The political context of the show only sharpens its relevance. Premiering in 1971, All in the Family emerged during the Nixon years, when the “Silent Majority” strategy was weaponizing racial resentment, cultural panic, and working-class anxiety to cement power. Archie was a fictional embodiment of the very demographic Nixon sought to mobilize and manipulate. The show exposed, often bluntly, how economic insecurity was being rerouted into cultural hostility. Watching the show today, it’s impossible to miss how closely that logic mirrors the present, from right-wing media ecosystems to politicians who openly rely on stoking grievances rather than addressing root causes.
What makes the show unsettling today is that its satire feels less like a relic and more like a mirror. The demagogic impulses it spotlighted have simply found new platforms. The working-class anger it dramatized has been harvested by political operatives who, like their 1970s predecessors, depend on division to maintain power. The very cultural debates that fueled Archie’s tirades — about immigration, gender roles, race, and national identity—are still being used as tools to distract from wealth concentration and political manipulation.
If anything, the divisions are sharper now because the mechanisms of manipulation are more sophisticated, for much has been learned by The Machine. The same emotional raw material Lear mined for comedy is now algorithmically optimized for outrage. The same social fractures that played out around Archie’s kitchen table now play out on a scale he couldn’t have imagined. But the underlying dynamics haven’t changed at all.

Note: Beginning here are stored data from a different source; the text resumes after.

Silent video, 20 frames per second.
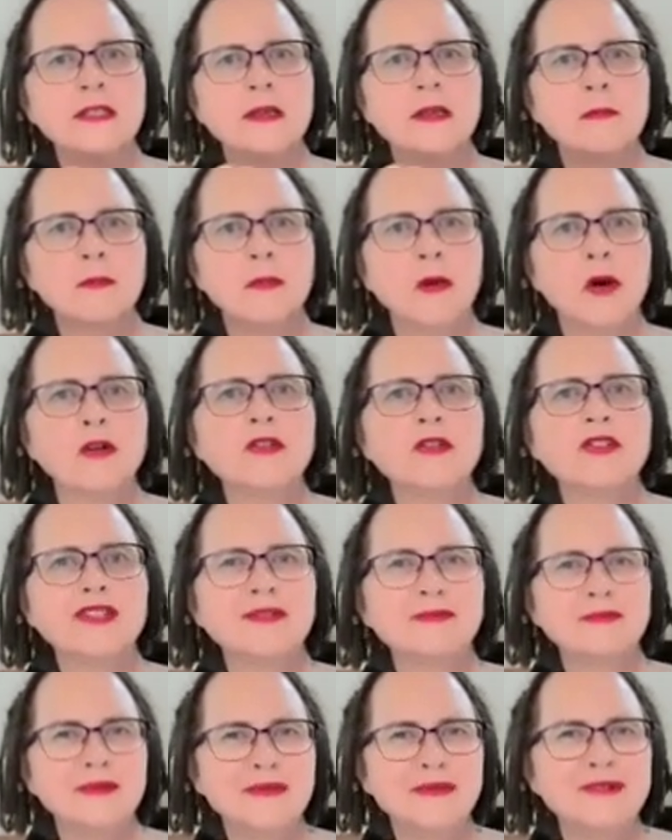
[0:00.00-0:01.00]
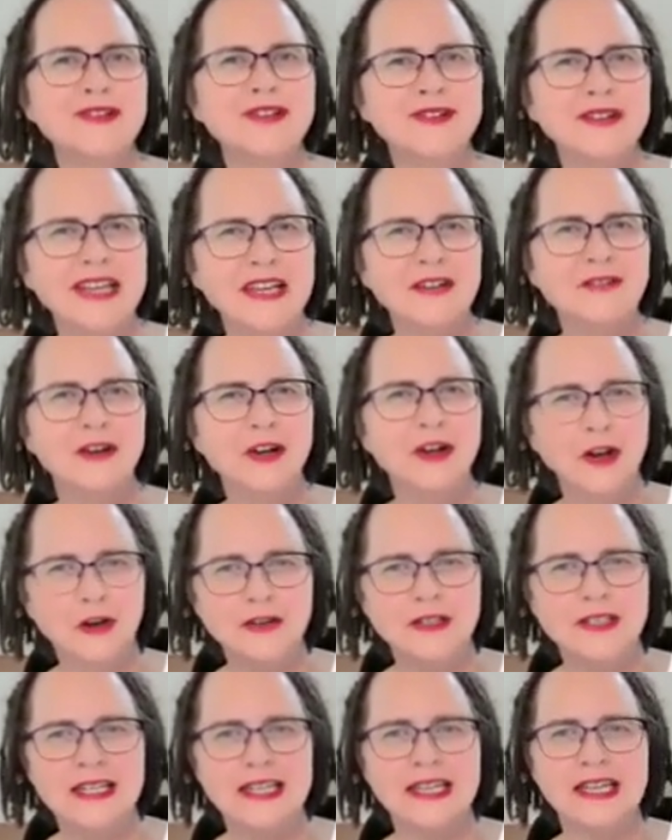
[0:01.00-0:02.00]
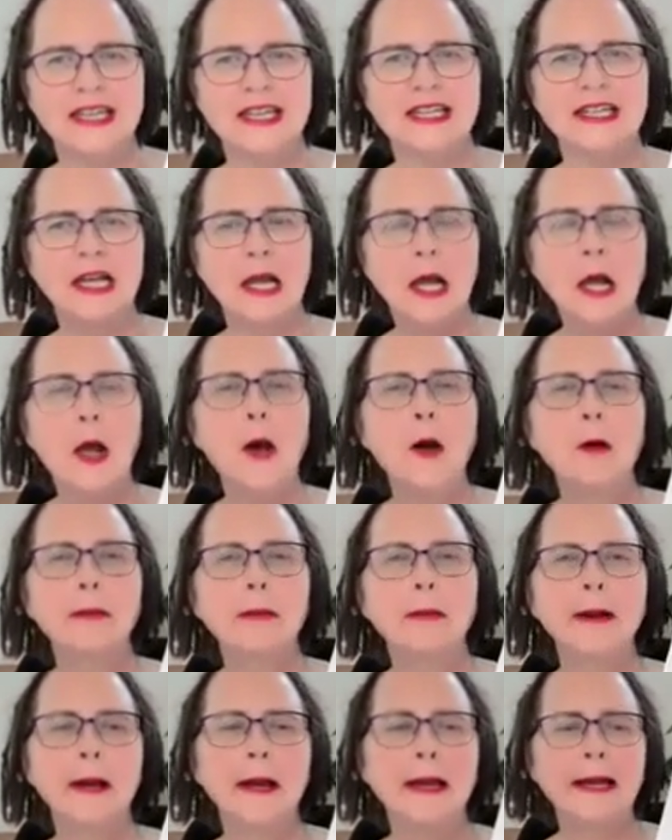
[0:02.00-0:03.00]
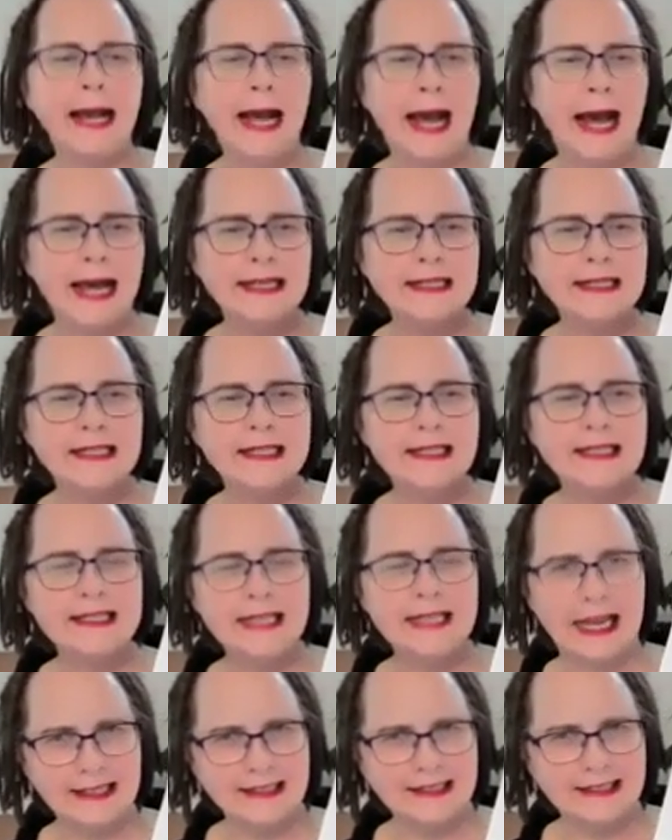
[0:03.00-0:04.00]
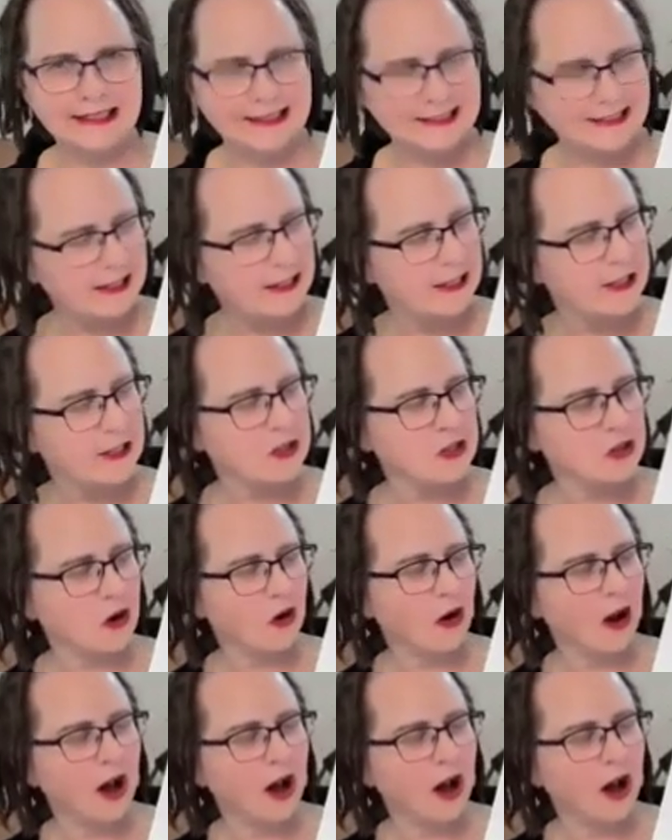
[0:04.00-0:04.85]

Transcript: is the most support you're ever going to get. But I can't sustain it. So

That is why All in the Family feels so contemporary. The country Lear dissected never healed or meaningfully evolved: It simply changed wardrobe. The tensions, prejudices, and insecurities remain, not because individuals failed to grow but because the economic and political forces that thrive on division have only become more entrenched. Until we confront the political economy that kept Archie and Michael locked in an endless loop of circular bickering, the show will remain painfully relevant for another fifty years.
Ahmed Bouzid is the co-founder of The True Representation Movement.